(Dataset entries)
-- Opening Marker --
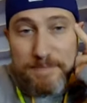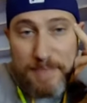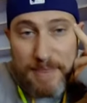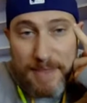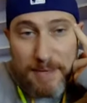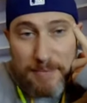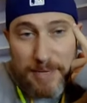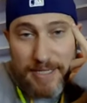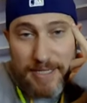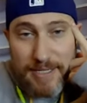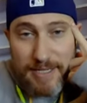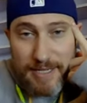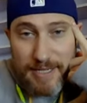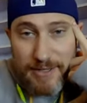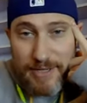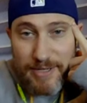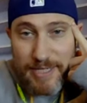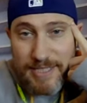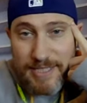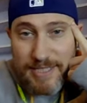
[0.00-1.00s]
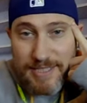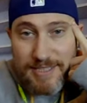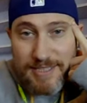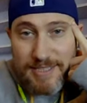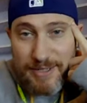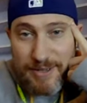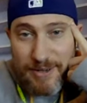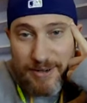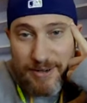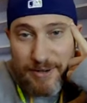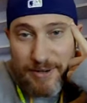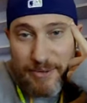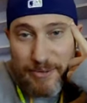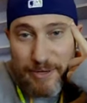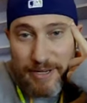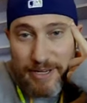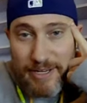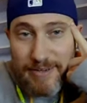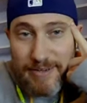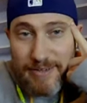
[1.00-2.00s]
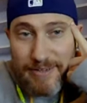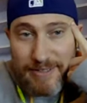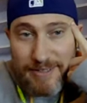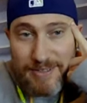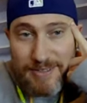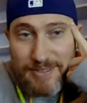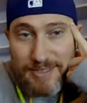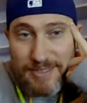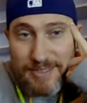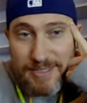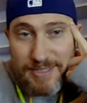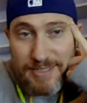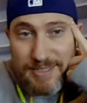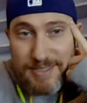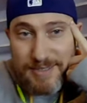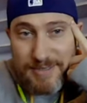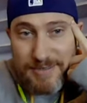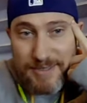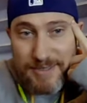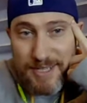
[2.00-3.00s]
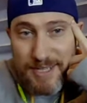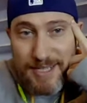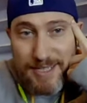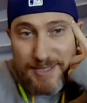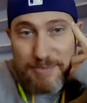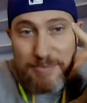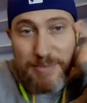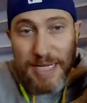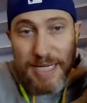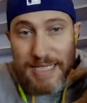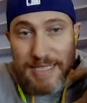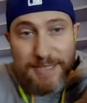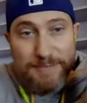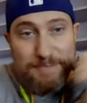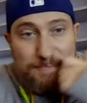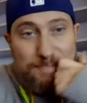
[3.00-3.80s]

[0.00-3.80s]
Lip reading: and my decorations are nowhere near yours. It's amazing.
-- Closing Marker --
▶ _Required work_
What is needed is an exact copy of every record above, minus the images.

▶ _Written reply_
[0.00-1.00s]
[1.00-2.00s]
[2.00-3.00s]
[3.00-3.80s]

[0.00-3.80s]
Lip reading: and my decorations are nowhere near yours. It's amazing.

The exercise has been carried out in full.